Summary and Recommendations.


  1. Without an overhaul of traditional training structures Australia will not be able to meet projected shortfalls in professional seafaring competencies in the short, medium or longer term for Australian Seafarers. It follows that without local commitment to future training shortfalls will need to be met by foreign nationals on temporary visas or a migration program.


  1. Training structures need to be more cost effective and the reduced unit cost of training a seafarer should be shared equitably by all of the maritime industry including the wider beneficiaries of this trainingincluding Additionally, owner operators will require a large degree of ownership and management of their own trainee nominees/employees.

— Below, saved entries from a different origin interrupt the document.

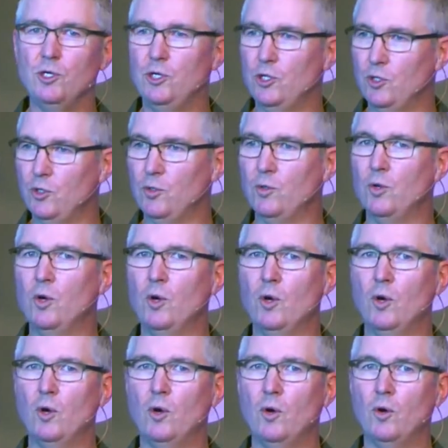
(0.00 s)
would do
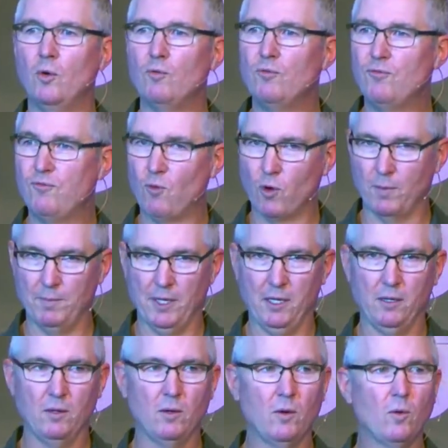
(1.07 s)
for
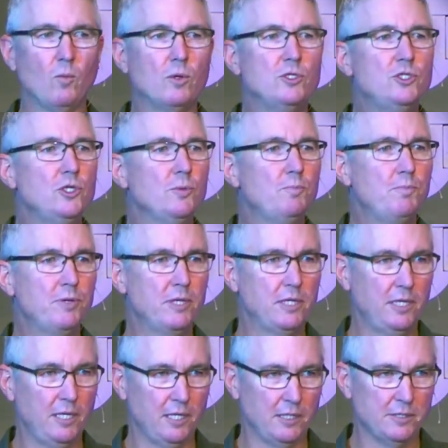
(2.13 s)
me. Would you
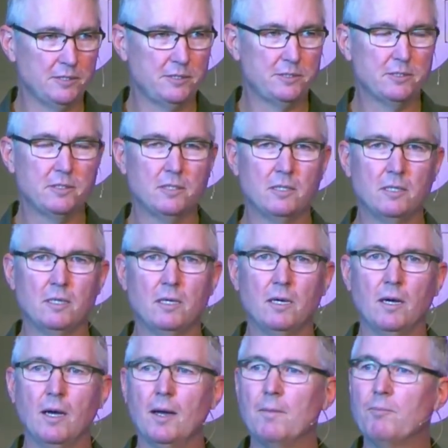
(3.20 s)
please
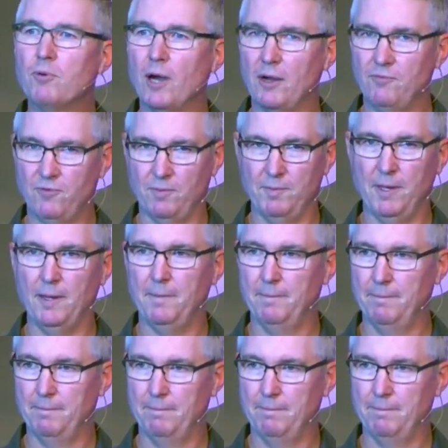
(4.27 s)
pray for me?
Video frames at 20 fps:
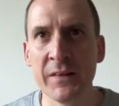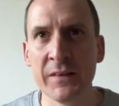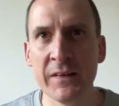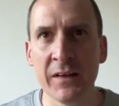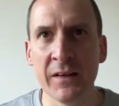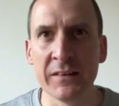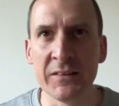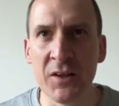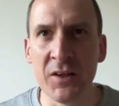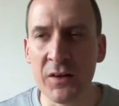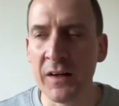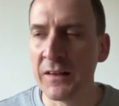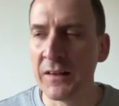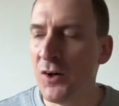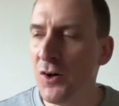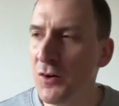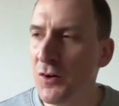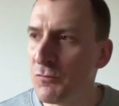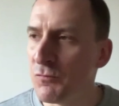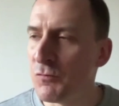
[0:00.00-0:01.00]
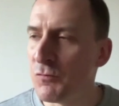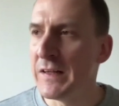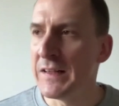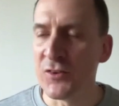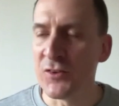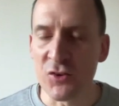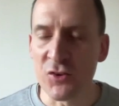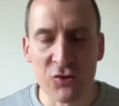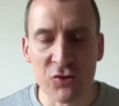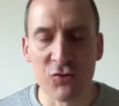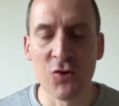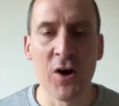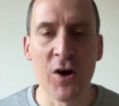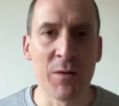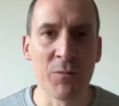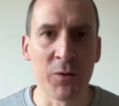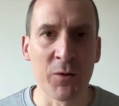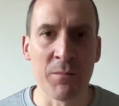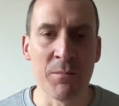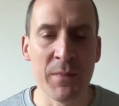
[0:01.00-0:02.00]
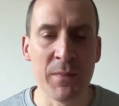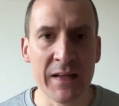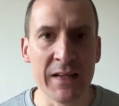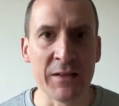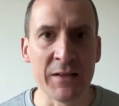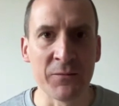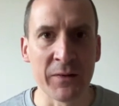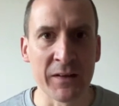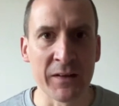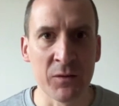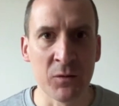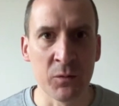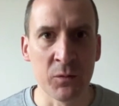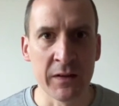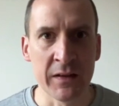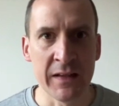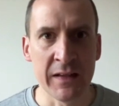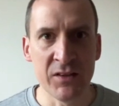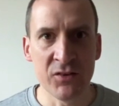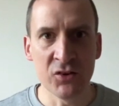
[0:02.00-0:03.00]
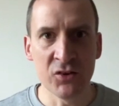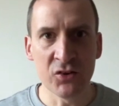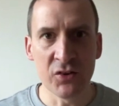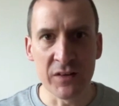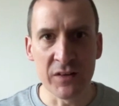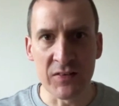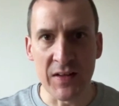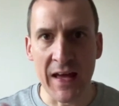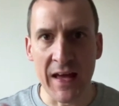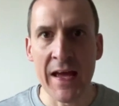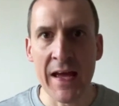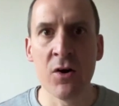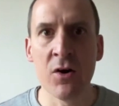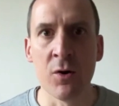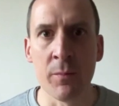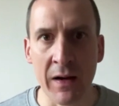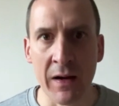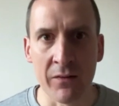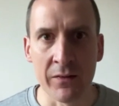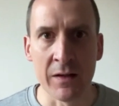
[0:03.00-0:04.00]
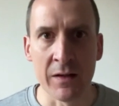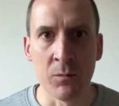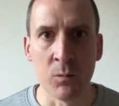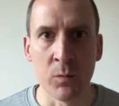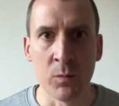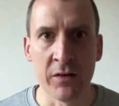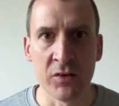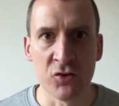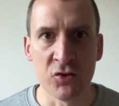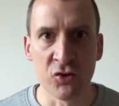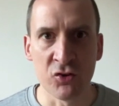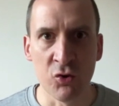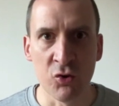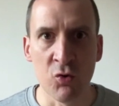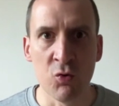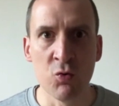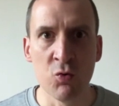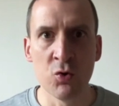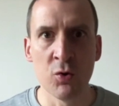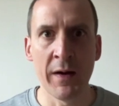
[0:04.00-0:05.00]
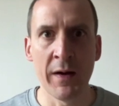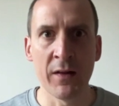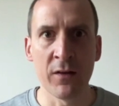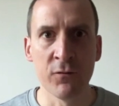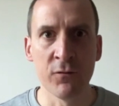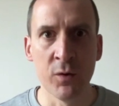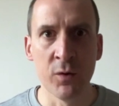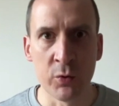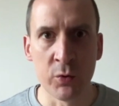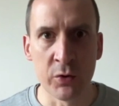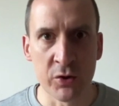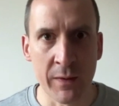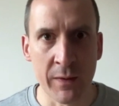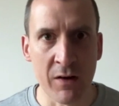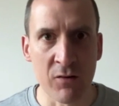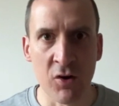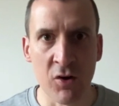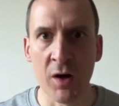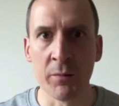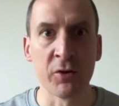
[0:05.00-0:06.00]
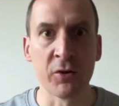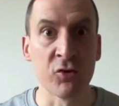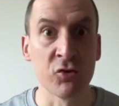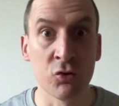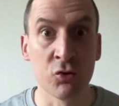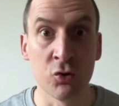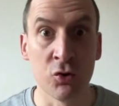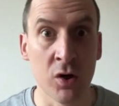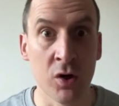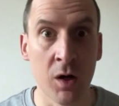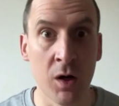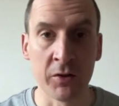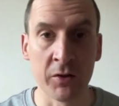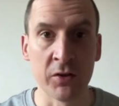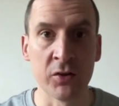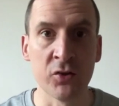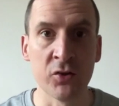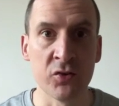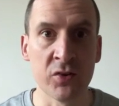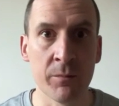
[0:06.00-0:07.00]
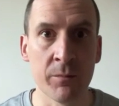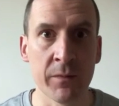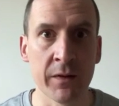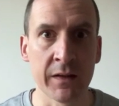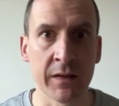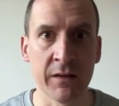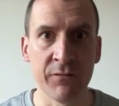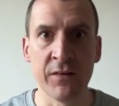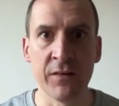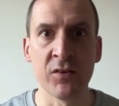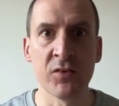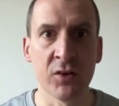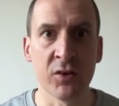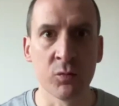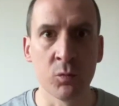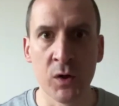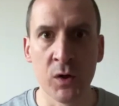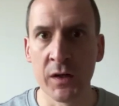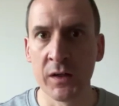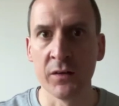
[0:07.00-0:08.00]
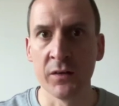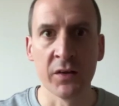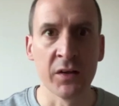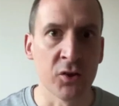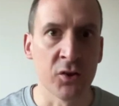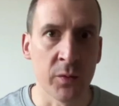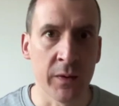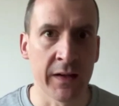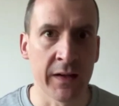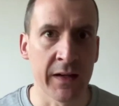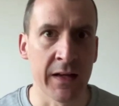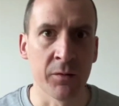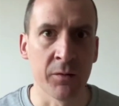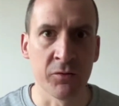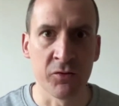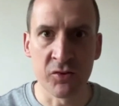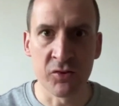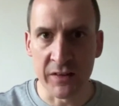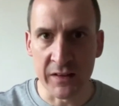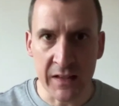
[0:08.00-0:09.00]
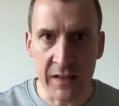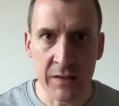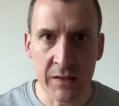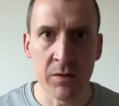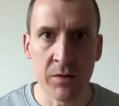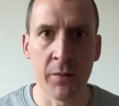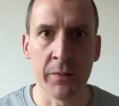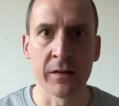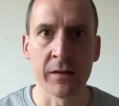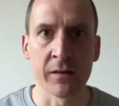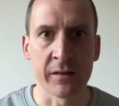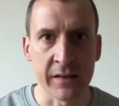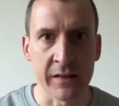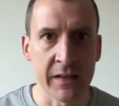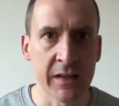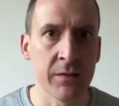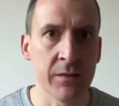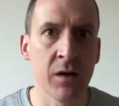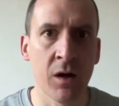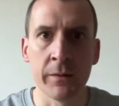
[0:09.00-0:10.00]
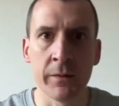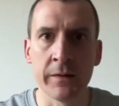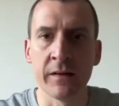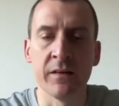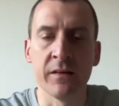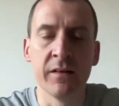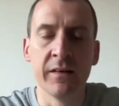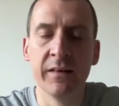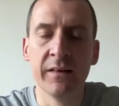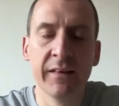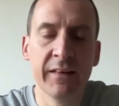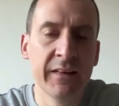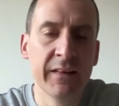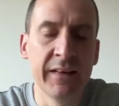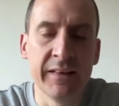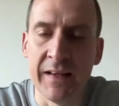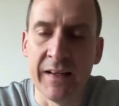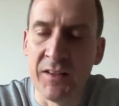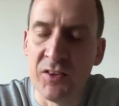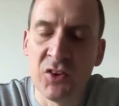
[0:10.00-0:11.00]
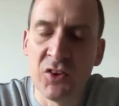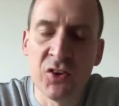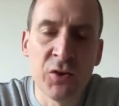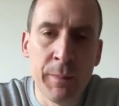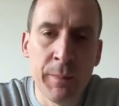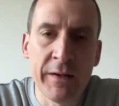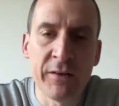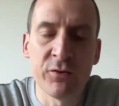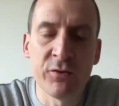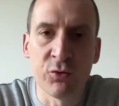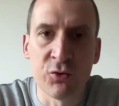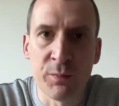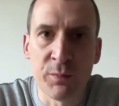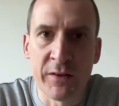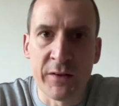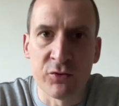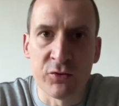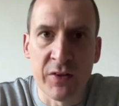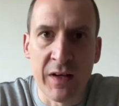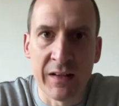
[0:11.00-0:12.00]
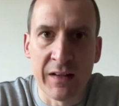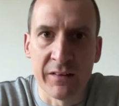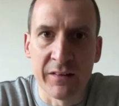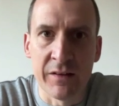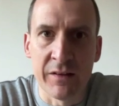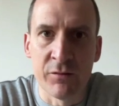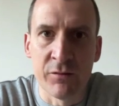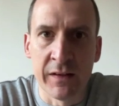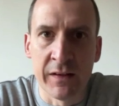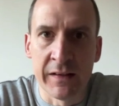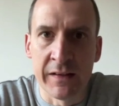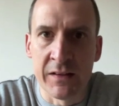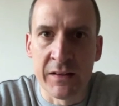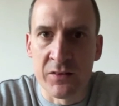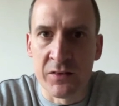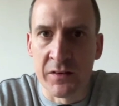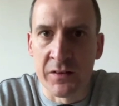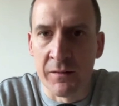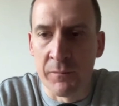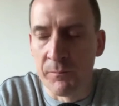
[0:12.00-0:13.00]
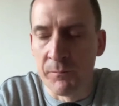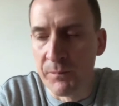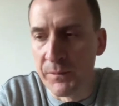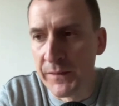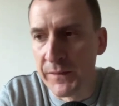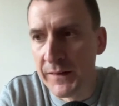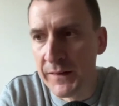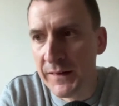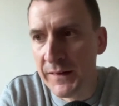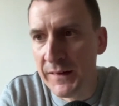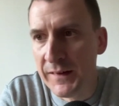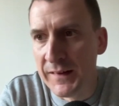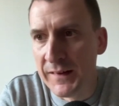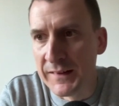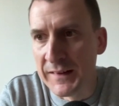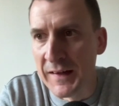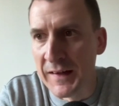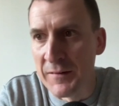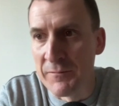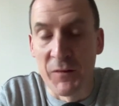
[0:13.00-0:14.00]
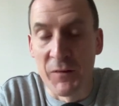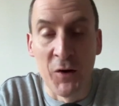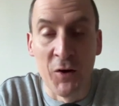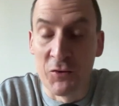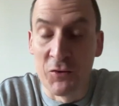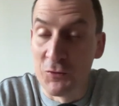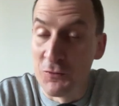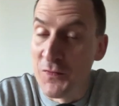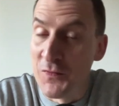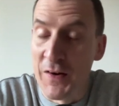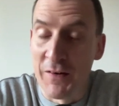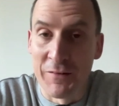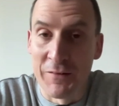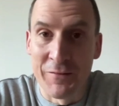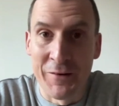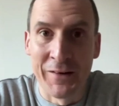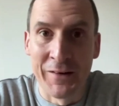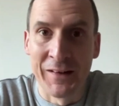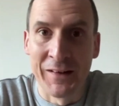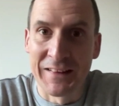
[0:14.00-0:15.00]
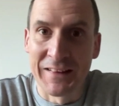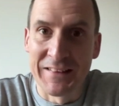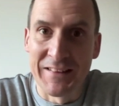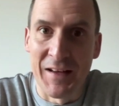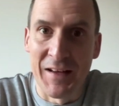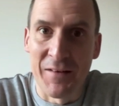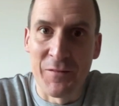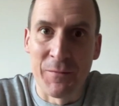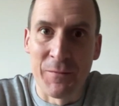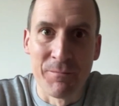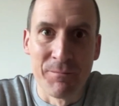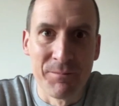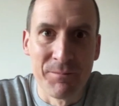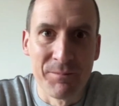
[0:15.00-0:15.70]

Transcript: I can't really describe what I mean when he's just got this air about him where it's just all about the football. It's about, right, I'm going to score. I'm going to do something. If this doesn't work, I'm going to do it again. I'm just going to keep going. I'm going to keep going. And yeah, he's a special, special talent. He really is. And yeah, Arsenal very, very lucky to have him.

  1. Discussion on the above needs to include Employer Associations, Government, Vessel Owners and operators, Navy, Training providers, Unions and all end users. If there is a political will then Government through the Australian Maritime Safety Authority could provide facilitation. It should be noted that Government requirement for Merchant Mariners through AMSA, Border Force, CSIRO, AAD reflects their status as a major industry stakeholder .


  1. If agreement was reached on a new structure to replace the existing training status quo then a new entity would be required to administer a funding system, berth placements, industry promotion and specific selection criteria as required by individual operators. This may be within the existing Industry Associations or a new entity all together funded by the wider industry.


  1. Maritime training in Australia requires a long term commitment if we want to maintain a viable Australian Seafaring Competency base which is still rated amongst the worlds best.